University data science degree programs are relatively new – generally only a few years old. Thus, not all universities have literal data science degrees or departments but instead require that you enroll in a related program like computer science, statistics, or engineering to learn data science. This does not always mean these other programs are bad or unhelpful, but it often means you will have to perform extraneous or semi-extraneous tasks to data science proper in order to complete your degree (in some cases with minimal help from faculty from other fields).
When considering a program, you should make sure they are proactive about teaching professional and not just academic data science skillsets.
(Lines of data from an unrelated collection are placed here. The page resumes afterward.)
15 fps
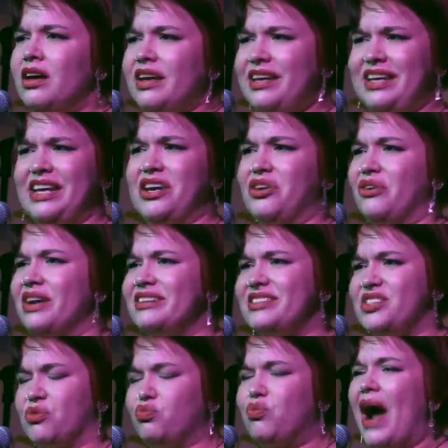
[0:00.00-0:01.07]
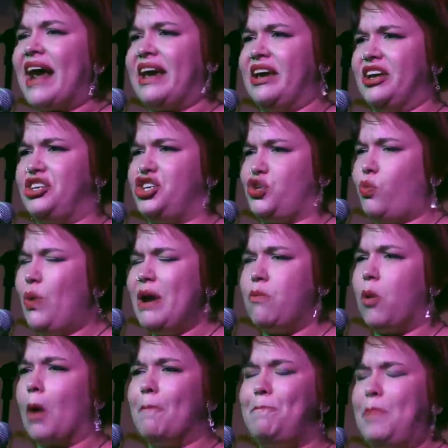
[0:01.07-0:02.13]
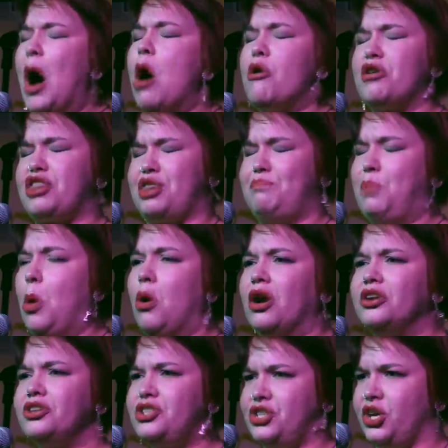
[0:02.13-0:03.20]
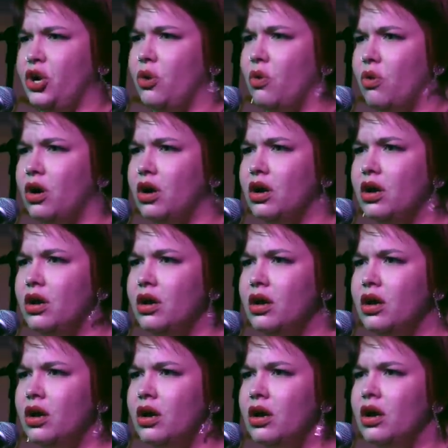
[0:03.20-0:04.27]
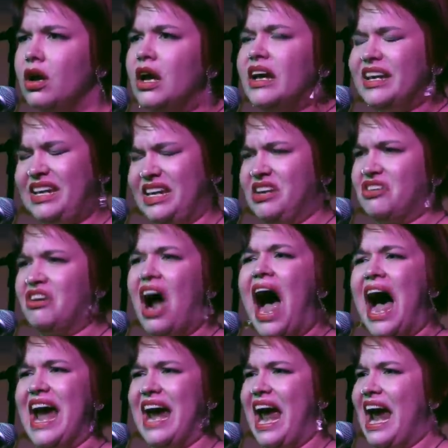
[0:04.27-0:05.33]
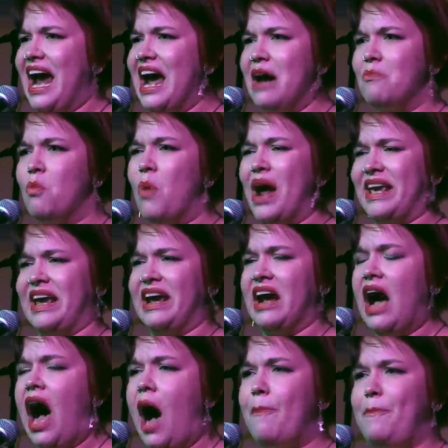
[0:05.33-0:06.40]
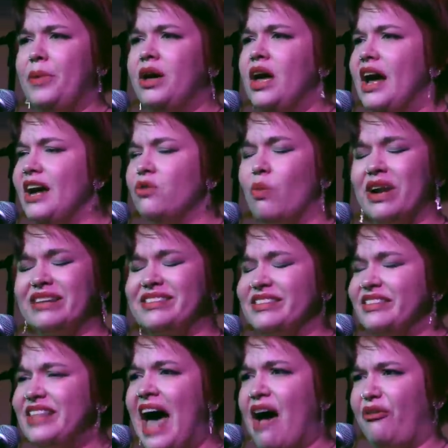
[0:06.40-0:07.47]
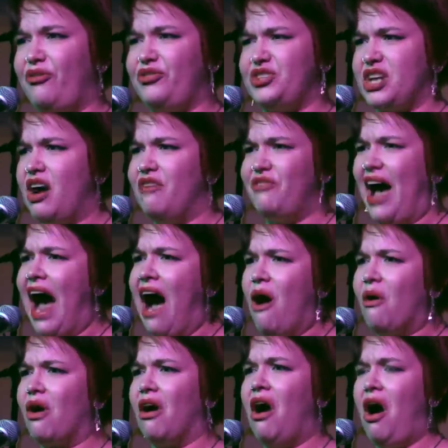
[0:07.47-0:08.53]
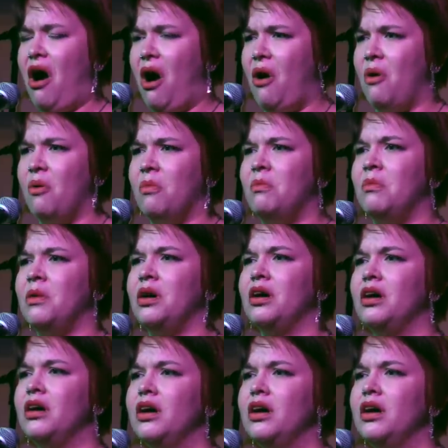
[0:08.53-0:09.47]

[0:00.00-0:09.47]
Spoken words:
Here is the wreckage we were both born to. Here I am waking up in what is left of our home.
These are the specific questions I would research to assess how well they might prepare you for non-academic data science jobs:
1) What proportion of their faculty currently work or at least have worked in the industry as a data scientist (or other similar job title)?
2) How well connected is the department with local organizations, and might they be able to leverage these relationships to help you work with these organizations through a work-study program or internship during the program and/or employment afterwards?
3) Will they help you build – or at least give you the flexibility to build – one’s thesis into an applied data science project that would boost your resume to future employers?
If your chosen program lacks these, I would strongly recommend building resume/portfolio-boosting projects and networking with local data scientists on the side while completing the program. This takes considerable time and energy, so ideally your department would actively help you in this work, instead of requiring that you do it on your own while also completing all their work.
Funding options is something else to consider. Are they willing to fund your degree fully or at least partly? Work-study programs where you work while getting your master’s can be a great way to graduate with no debt and gain resume-building work experiences (although they can make you busy). I benefitted greatly from working as a data scientist while completing my master’s, both because I graduated with no debt and because it allowed me to practice and refine my skills.
Finally, most universities require that you live nearby and attend physically (at least before and likely after the pandemic). Thus, you might have to find a place near you or be willing to relocate for a few years if there is not a data science degree program nearby. If so, you should factor moving expenses into the cost of doing the program.
Conclusion
Learning data science can be an awesome yet daunting prospect, and finding the right strategy for you is complicated, particularly given all the pedagogical, logistical, and financial considerations. Hopefully, this article has helped you think through how to journey forward.